(Source information)
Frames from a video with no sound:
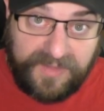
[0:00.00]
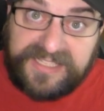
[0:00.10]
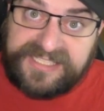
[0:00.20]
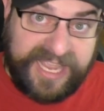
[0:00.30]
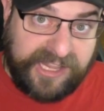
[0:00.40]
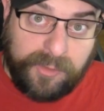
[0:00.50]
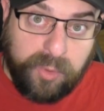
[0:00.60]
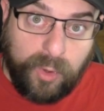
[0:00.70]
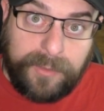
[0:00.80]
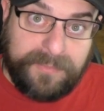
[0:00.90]

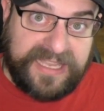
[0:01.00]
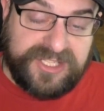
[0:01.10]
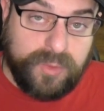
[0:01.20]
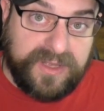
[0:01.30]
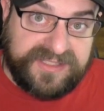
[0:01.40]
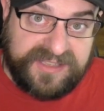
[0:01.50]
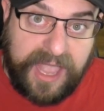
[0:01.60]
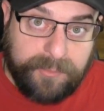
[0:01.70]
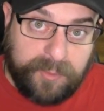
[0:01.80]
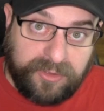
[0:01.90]
teleport makes you
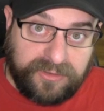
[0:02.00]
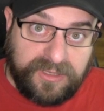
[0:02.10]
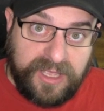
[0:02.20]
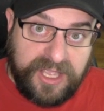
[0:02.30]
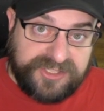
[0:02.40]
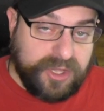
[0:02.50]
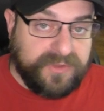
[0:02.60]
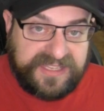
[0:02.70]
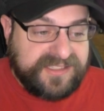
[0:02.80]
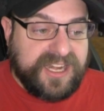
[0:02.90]
unstoppable. So
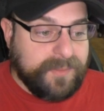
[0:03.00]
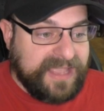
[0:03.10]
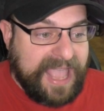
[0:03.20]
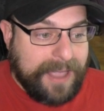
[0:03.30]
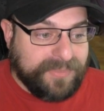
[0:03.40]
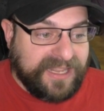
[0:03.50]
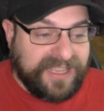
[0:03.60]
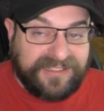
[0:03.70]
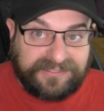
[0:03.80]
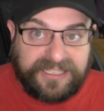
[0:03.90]
this is going to be happening
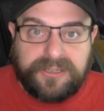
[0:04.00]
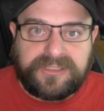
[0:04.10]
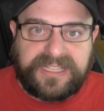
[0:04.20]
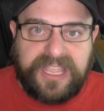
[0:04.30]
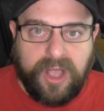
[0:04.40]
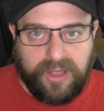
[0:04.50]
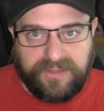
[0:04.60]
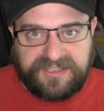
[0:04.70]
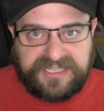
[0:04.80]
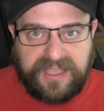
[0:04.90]
literally all
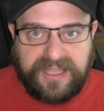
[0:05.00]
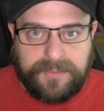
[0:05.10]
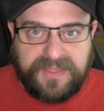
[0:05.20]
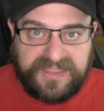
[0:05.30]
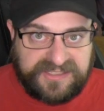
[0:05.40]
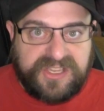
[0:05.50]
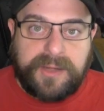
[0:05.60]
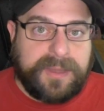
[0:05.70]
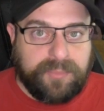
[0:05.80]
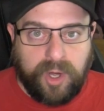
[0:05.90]
the time. This is going to
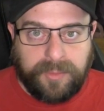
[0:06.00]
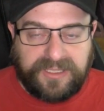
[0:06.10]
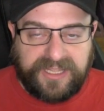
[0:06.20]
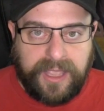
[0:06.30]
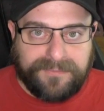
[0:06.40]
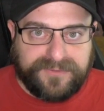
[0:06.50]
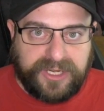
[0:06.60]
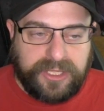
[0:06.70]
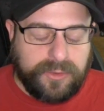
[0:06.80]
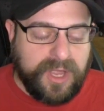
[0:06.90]
be permanently up for
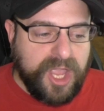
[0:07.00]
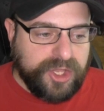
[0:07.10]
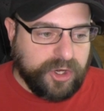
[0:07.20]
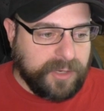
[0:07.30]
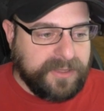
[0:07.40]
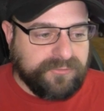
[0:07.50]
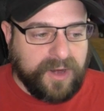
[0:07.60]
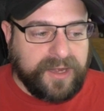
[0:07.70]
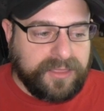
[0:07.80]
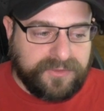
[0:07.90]
you. You're going to be
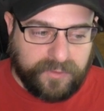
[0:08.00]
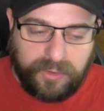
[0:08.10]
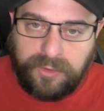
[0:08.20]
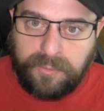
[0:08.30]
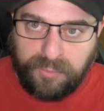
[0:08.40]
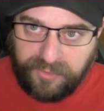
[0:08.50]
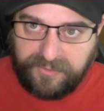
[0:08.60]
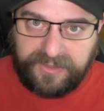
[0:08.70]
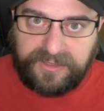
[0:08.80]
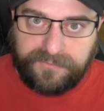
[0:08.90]
running through,
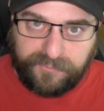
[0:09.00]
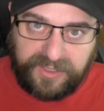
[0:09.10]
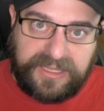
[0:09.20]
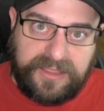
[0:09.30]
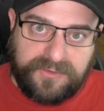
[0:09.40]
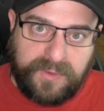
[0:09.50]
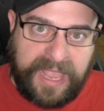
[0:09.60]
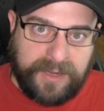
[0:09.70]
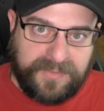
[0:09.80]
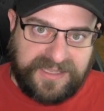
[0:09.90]
moving freely through
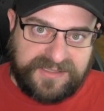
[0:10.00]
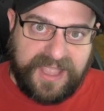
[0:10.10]
enemies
(End Source information)
-- Your task --
Retype the data exactly; images stay out.

-- Task solution --
Frames from a video with no sound:
[0:00.00]
[0:00.10]
[0:00.20]
[0:00.30]
[0:00.40]
[0:00.50]
[0:00.60]
[0:00.70]
[0:00.80]
[0:00.90]

[0:01.00]
[0:01.10]
[0:01.20]
[0:01.30]
[0:01.40]
[0:01.50]
[0:01.60]
[0:01.70]
[0:01.80]
[0:01.90]
teleport makes you
[0:02.00]
[0:02.10]
[0:02.20]
[0:02.30]
[0:02.40]
[0:02.50]
[0:02.60]
[0:02.70]
[0:02.80]
[0:02.90]
unstoppable. So
[0:03.00]
[0:03.10]
[0:03.20]
[0:03.30]
[0:03.40]
[0:03.50]
[0:03.60]
[0:03.70]
[0:03.80]
[0:03.90]
this is going to be happening
[0:04.00]
[0:04.10]
[0:04.20]
[0:04.30]
[0:04.40]
[0:04.50]
[0:04.60]
[0:04.70]
[0:04.80]
[0:04.90]
literally all
[0:05.00]
[0:05.10]
[0:05.20]
[0:05.30]
[0:05.40]
[0:05.50]
[0:05.60]
[0:05.70]
[0:05.80]
[0:05.90]
the time. This is going to
[0:06.00]
[0:06.10]
[0:06.20]
[0:06.30]
[0:06.40]
[0:06.50]
[0:06.60]
[0:06.70]
[0:06.80]
[0:06.90]
be permanently up for
[0:07.00]
[0:07.10]
[0:07.20]
[0:07.30]
[0:07.40]
[0:07.50]
[0:07.60]
[0:07.70]
[0:07.80]
[0:07.90]
you. You're going to be
[0:08.00]
[0:08.10]
[0:08.20]
[0:08.30]
[0:08.40]
[0:08.50]
[0:08.60]
[0:08.70]
[0:08.80]
[0:08.90]
running through,
[0:09.00]
[0:09.10]
[0:09.20]
[0:09.30]
[0:09.40]
[0:09.50]
[0:09.60]
[0:09.70]
[0:09.80]
[0:09.90]
moving freely through
[0:10.00]
[0:10.10]
enemies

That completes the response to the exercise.